* Assigned task *
Leave out the pictures and transcribe the rest of the records exactly.

----

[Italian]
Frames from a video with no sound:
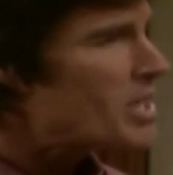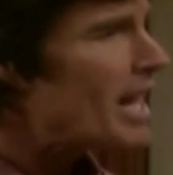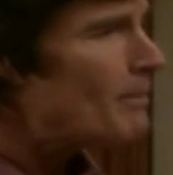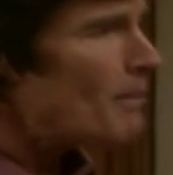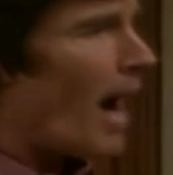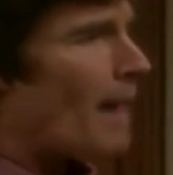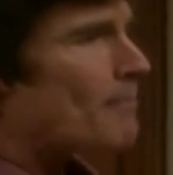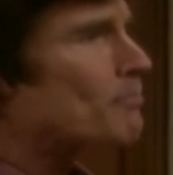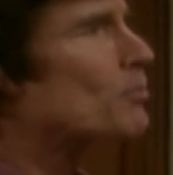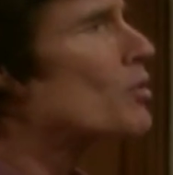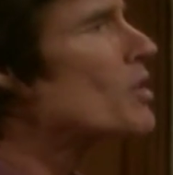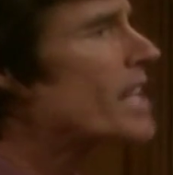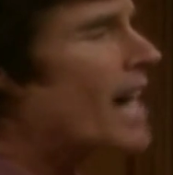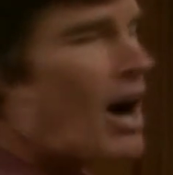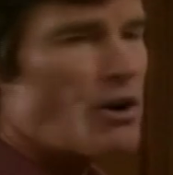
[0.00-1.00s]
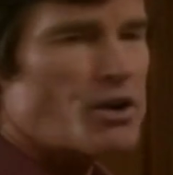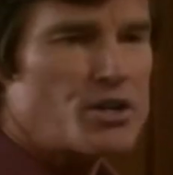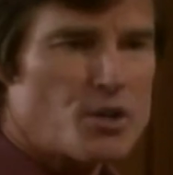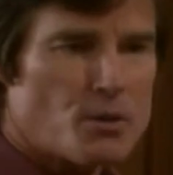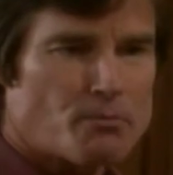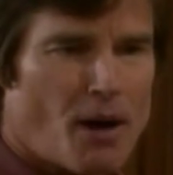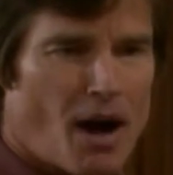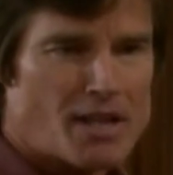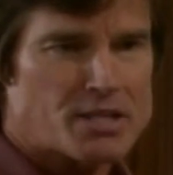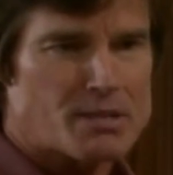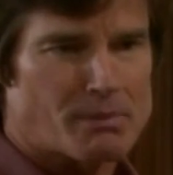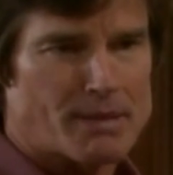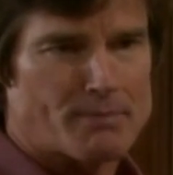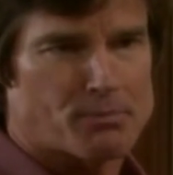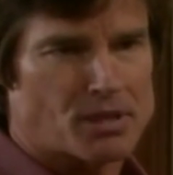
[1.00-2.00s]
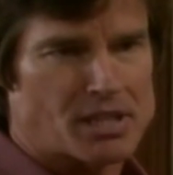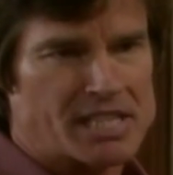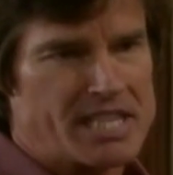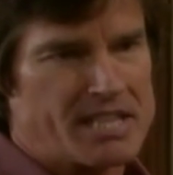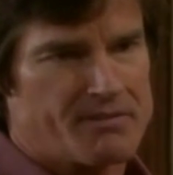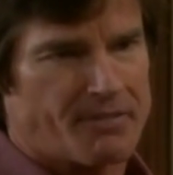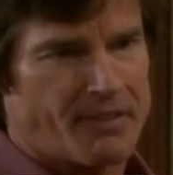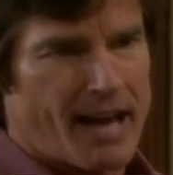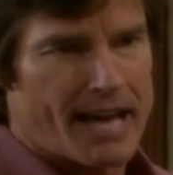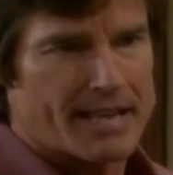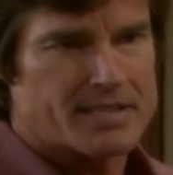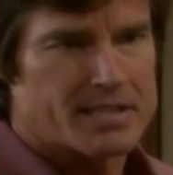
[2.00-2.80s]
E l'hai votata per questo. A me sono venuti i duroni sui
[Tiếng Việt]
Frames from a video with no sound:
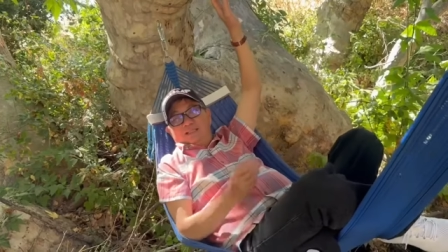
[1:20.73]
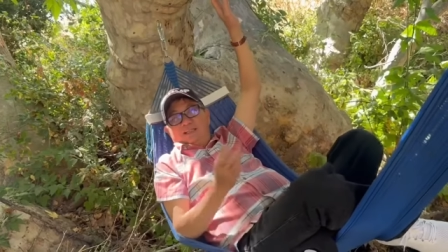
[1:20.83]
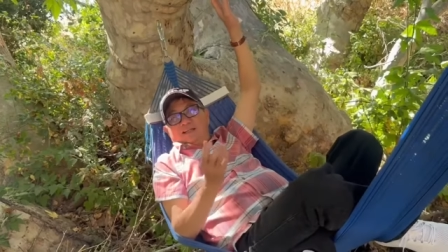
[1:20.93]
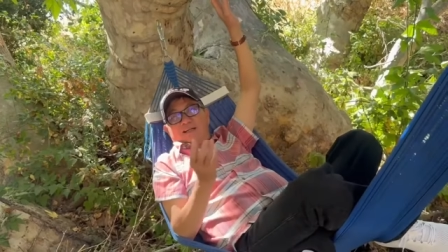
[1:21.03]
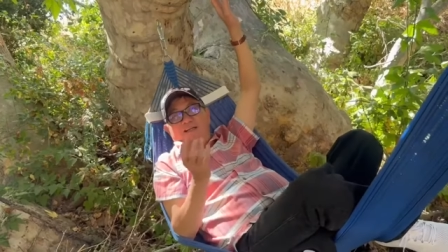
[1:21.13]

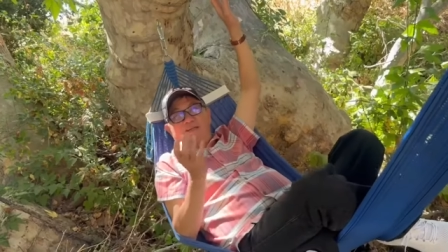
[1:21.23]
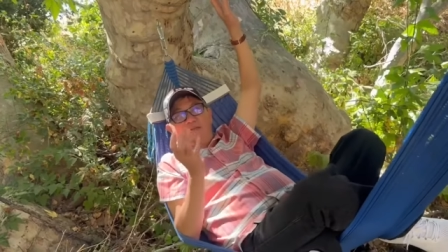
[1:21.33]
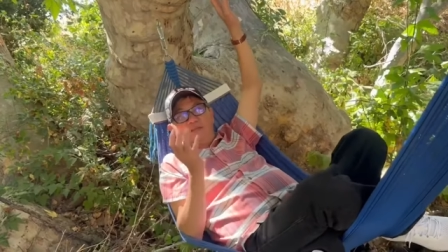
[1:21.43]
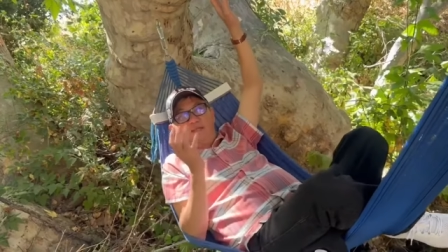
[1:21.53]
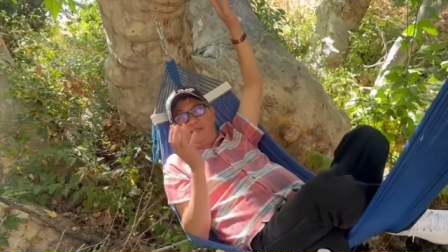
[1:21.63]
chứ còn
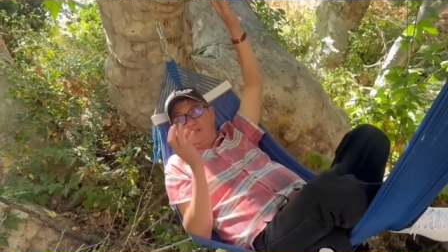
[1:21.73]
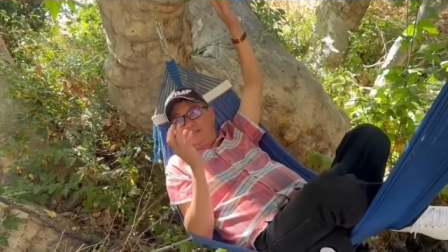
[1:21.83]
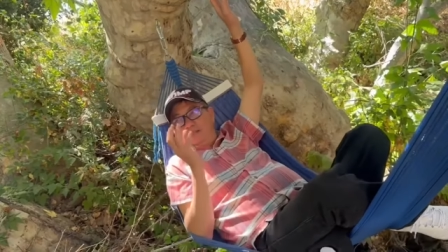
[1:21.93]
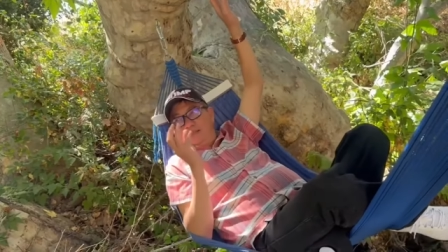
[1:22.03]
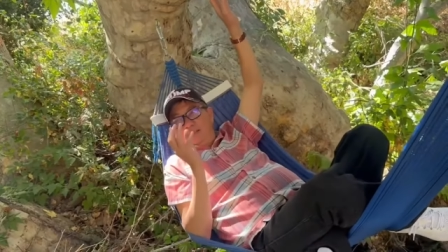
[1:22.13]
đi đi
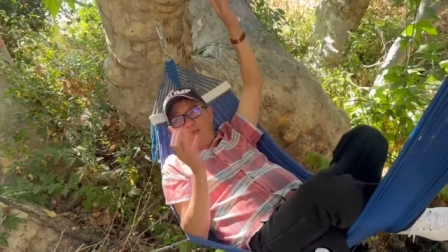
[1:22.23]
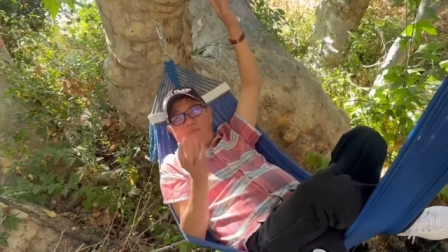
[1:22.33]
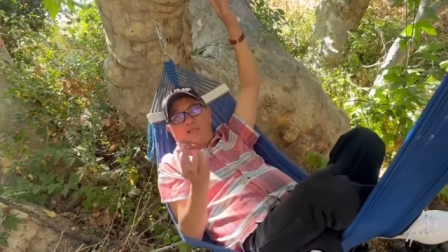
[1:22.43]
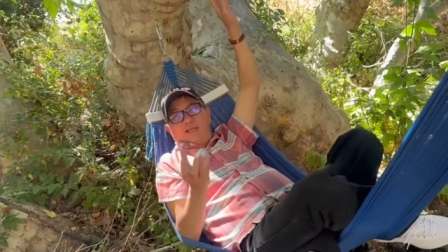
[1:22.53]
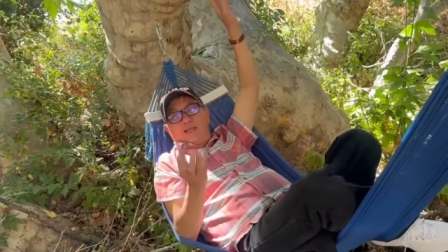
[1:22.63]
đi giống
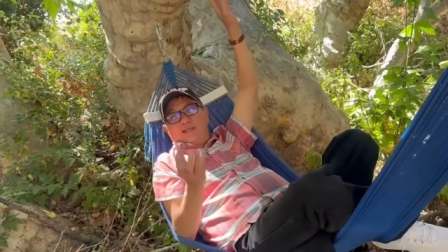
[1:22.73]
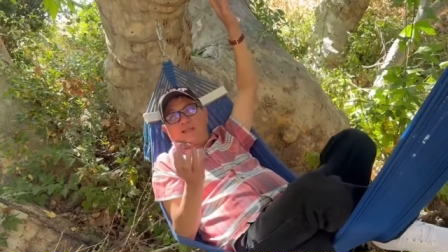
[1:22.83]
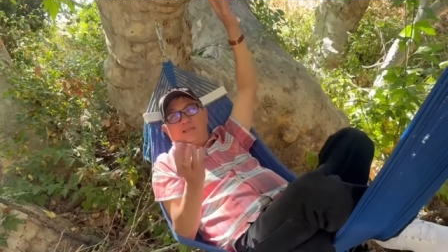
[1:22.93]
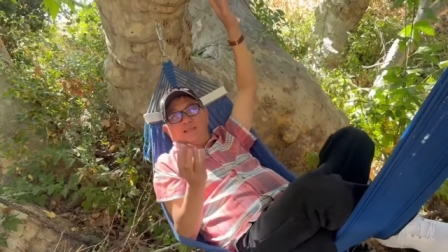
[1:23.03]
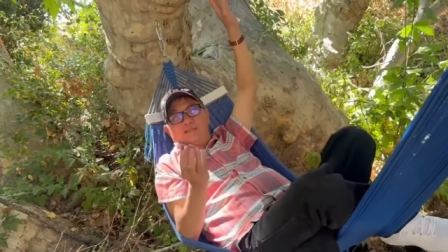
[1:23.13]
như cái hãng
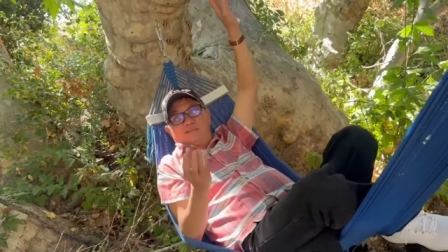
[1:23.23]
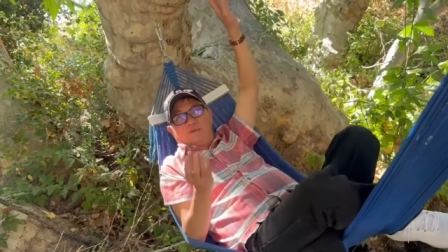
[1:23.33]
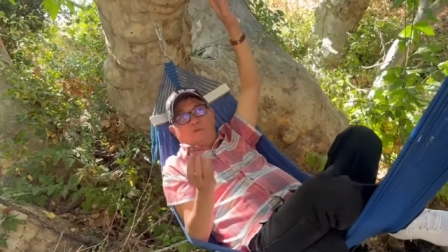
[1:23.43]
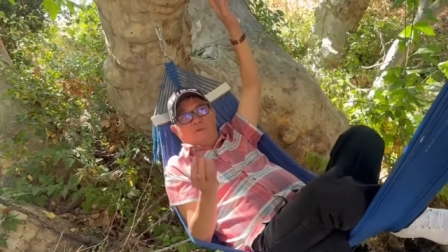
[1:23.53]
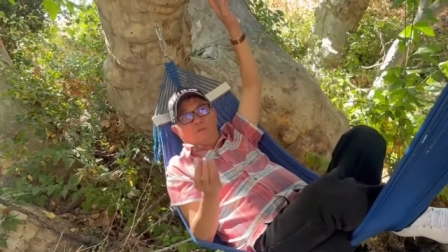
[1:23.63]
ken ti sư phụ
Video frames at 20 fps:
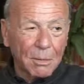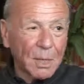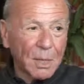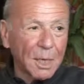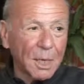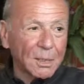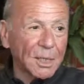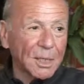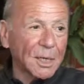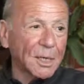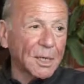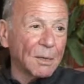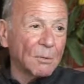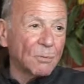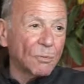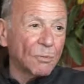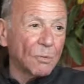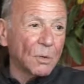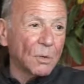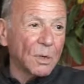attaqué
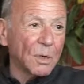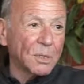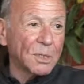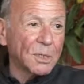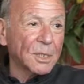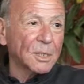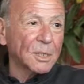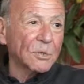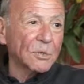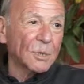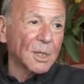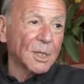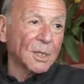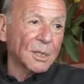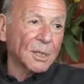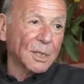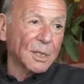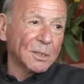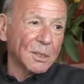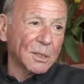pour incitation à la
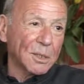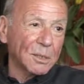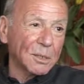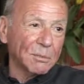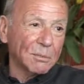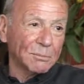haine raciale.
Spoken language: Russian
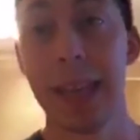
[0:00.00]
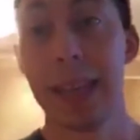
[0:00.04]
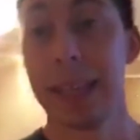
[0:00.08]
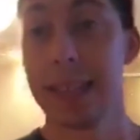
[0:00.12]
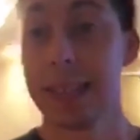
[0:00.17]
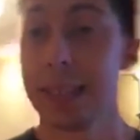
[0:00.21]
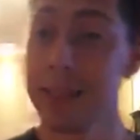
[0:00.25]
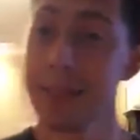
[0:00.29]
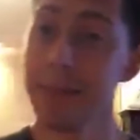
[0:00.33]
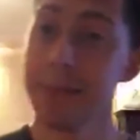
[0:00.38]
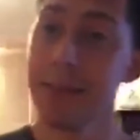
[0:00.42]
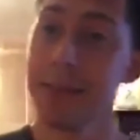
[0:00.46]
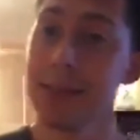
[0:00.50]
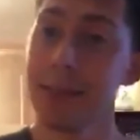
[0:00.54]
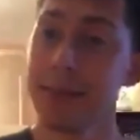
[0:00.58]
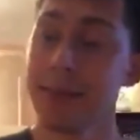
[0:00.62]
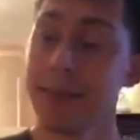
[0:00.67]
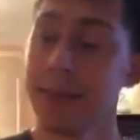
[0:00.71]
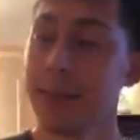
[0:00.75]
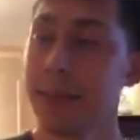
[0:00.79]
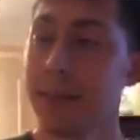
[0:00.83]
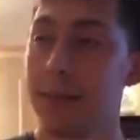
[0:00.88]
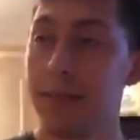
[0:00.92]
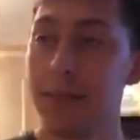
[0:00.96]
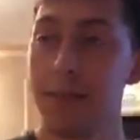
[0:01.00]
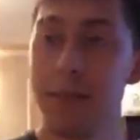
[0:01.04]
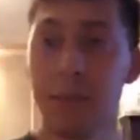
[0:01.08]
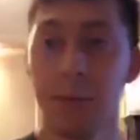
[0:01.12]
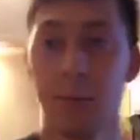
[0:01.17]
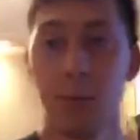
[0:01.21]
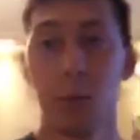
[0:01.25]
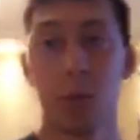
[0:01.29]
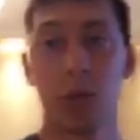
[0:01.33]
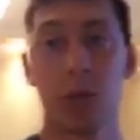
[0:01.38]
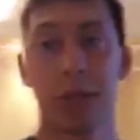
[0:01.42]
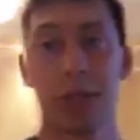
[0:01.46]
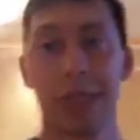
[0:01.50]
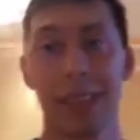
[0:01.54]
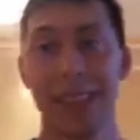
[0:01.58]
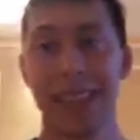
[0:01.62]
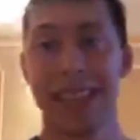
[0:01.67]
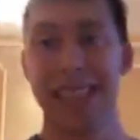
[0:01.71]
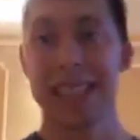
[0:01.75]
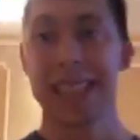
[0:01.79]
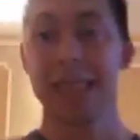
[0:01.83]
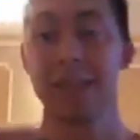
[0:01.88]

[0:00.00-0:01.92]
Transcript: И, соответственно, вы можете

----

* Solution to this problem *
[Italian]
Frames from a video with no sound:
[0.00-1.00s]
[1.00-2.00s]
[2.00-2.80s]
E l'hai votata per questo. A me sono venuti i duroni sui
[Tiếng Việt]
Frames from a video with no sound:
[1:20.73]
[1:20.83]
[1:20.93]
[1:21.03]
[1:21.13]

[1:21.23]
[1:21.33]
[1:21.43]
[1:21.53]
[1:21.63]
chứ còn
[1:21.73]
[1:21.83]
[1:21.93]
[1:22.03]
[1:22.13]
đi đi
[1:22.23]
[1:22.33]
[1:22.43]
[1:22.53]
[1:22.63]
đi giống
[1:22.73]
[1:22.83]
[1:22.93]
[1:23.03]
[1:23.13]
như cái hãng
[1:23.23]
[1:23.33]
[1:23.43]
[1:23.53]
[1:23.63]
ken ti sư phụ
Video frames at 20 fps:
attaqué
pour incitation à la
haine raciale.
Spoken language: Russian
[0:00.00]
[0:00.04]
[0:00.08]
[0:00.12]
[0:00.17]
[0:00.21]
[0:00.25]
[0:00.29]
[0:00.33]
[0:00.38]
[0:00.42]
[0:00.46]
[0:00.50]
[0:00.54]
[0:00.58]
[0:00.62]
[0:00.67]
[0:00.71]
[0:00.75]
[0:00.79]
[0:00.83]
[0:00.88]
[0:00.92]
[0:00.96]
[0:01.00]
[0:01.04]
[0:01.08]
[0:01.12]
[0:01.17]
[0:01.21]
[0:01.25]
[0:01.29]
[0:01.33]
[0:01.38]
[0:01.42]
[0:01.46]
[0:01.50]
[0:01.54]
[0:01.58]
[0:01.62]
[0:01.67]
[0:01.71]
[0:01.75]
[0:01.79]
[0:01.83]
[0:01.88]

[0:00.00-0:01.92]
Transcript: И, соответственно, вы можете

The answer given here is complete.